If you’ve never read anything by Oliver Sacks, the late professor of neurology at the NYU School of Medicine, this book, for its title alone, is a good place to start. In “The Man Who Mistook His Wife for a Hat” Sacks tells the tales of some of his more memorable patients.
The book begins with the story of the man in the title. He could not recognize whole objects, but only parts of them —an eye, an ear, the scent of a flower. If asked, the man would try to put the parts together to guess at what the object was, but he mostly went about his life not really recognizing his own condition. Sacks presents these otherwise sad patient stories with dry, British wit and we laugh even as we feel pity and disbelief over their conditions. At the end of his first exam, Sacks tells us his patient “started to look around for his hat. He reached out his hand and took hold of his wife’s head, tried to lift it off, to put it on. His wife looked as if she was used to such things.”
“The Man Who Fell Out of Bed” tells the story of a patient who found a severed human leg in his bed and wanted to be rid of it. Sacks tells us the patient “seized (the leg) with both hands, and tried to tear it off his body, and…punched it in an access of rage.” When the patient asks why he should take Sacks’ advice to stop punching, Sacks simply responds, “Because it’s your leg.”
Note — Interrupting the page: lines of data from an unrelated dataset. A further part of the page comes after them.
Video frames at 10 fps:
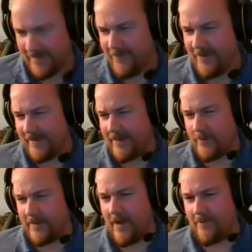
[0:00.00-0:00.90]
feel like
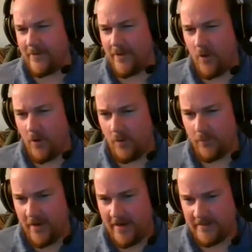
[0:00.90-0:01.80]
we covered the whole
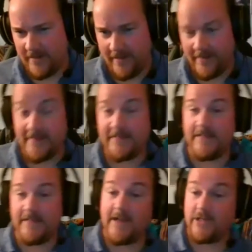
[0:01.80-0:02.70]
press thing, and this
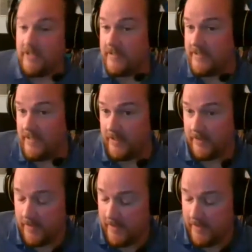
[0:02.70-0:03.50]
is actually stillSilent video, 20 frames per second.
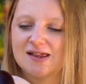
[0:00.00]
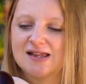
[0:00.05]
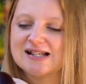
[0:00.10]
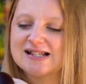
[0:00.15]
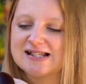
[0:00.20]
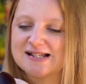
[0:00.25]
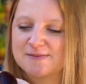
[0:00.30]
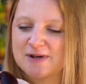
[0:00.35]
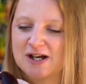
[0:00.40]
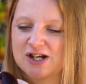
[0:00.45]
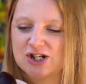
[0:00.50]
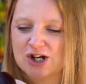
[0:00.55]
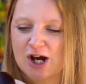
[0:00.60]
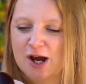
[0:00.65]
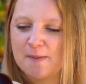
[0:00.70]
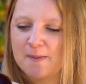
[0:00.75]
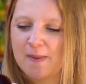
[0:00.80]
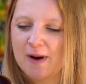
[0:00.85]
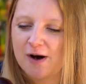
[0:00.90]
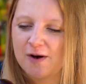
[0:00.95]
This is my
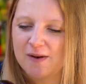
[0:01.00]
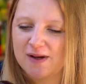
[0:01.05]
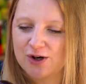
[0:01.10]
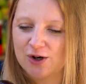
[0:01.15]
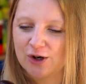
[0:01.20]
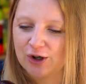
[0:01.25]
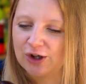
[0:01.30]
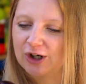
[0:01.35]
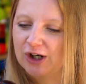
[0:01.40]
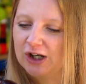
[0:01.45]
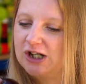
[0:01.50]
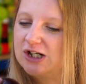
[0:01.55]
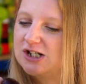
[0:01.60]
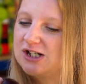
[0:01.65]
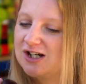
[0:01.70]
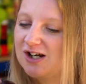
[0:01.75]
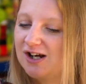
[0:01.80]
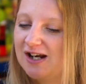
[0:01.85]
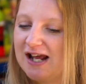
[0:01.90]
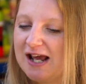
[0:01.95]
giant burrowing
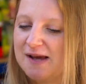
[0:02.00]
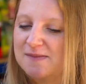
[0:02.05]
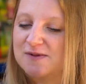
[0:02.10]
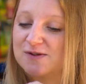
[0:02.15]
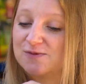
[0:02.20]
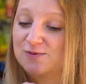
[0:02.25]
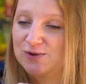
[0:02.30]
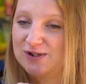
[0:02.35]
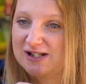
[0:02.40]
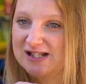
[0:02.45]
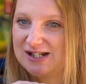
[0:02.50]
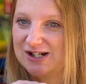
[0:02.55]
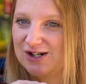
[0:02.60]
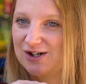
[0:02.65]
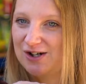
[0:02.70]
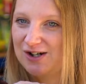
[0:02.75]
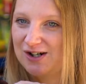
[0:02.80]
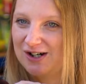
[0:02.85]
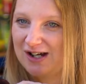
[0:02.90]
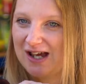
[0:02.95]
cockroach. Her name's
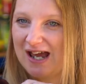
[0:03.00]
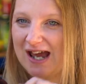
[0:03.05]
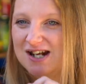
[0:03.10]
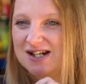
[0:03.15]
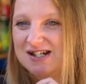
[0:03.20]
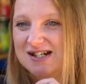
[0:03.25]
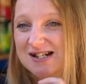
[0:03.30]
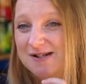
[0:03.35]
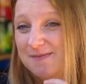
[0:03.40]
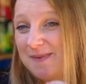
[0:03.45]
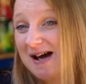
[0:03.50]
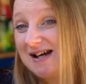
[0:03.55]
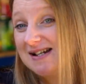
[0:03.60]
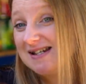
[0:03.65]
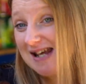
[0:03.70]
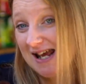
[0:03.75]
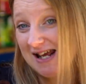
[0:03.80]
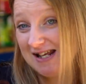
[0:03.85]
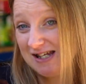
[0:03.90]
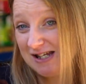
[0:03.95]
Woodstock and she's
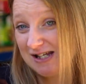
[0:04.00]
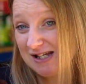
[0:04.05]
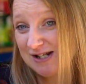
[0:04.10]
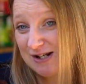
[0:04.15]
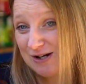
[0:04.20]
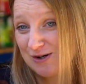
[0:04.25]
about 10 years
Interestingly, Sacks doesn’t disclose that he suffered from the same disorder, called prosopagnosia, which prevented him from recognizing his own reflection in the mirror. It’s easy to see how he is able to personalize and humanize his stories to such a great extent since he intimately understands some of what his patients were going through themselves.
“The Man Who Mistook His Wife for a Hat” is a quick, engaging and memorable read which provides an intimate peek inside the brains, lives and struggles of the neurologically impaired. It also manages to open our eyes and minds to the behaviors in some of the people we come across in everyday life.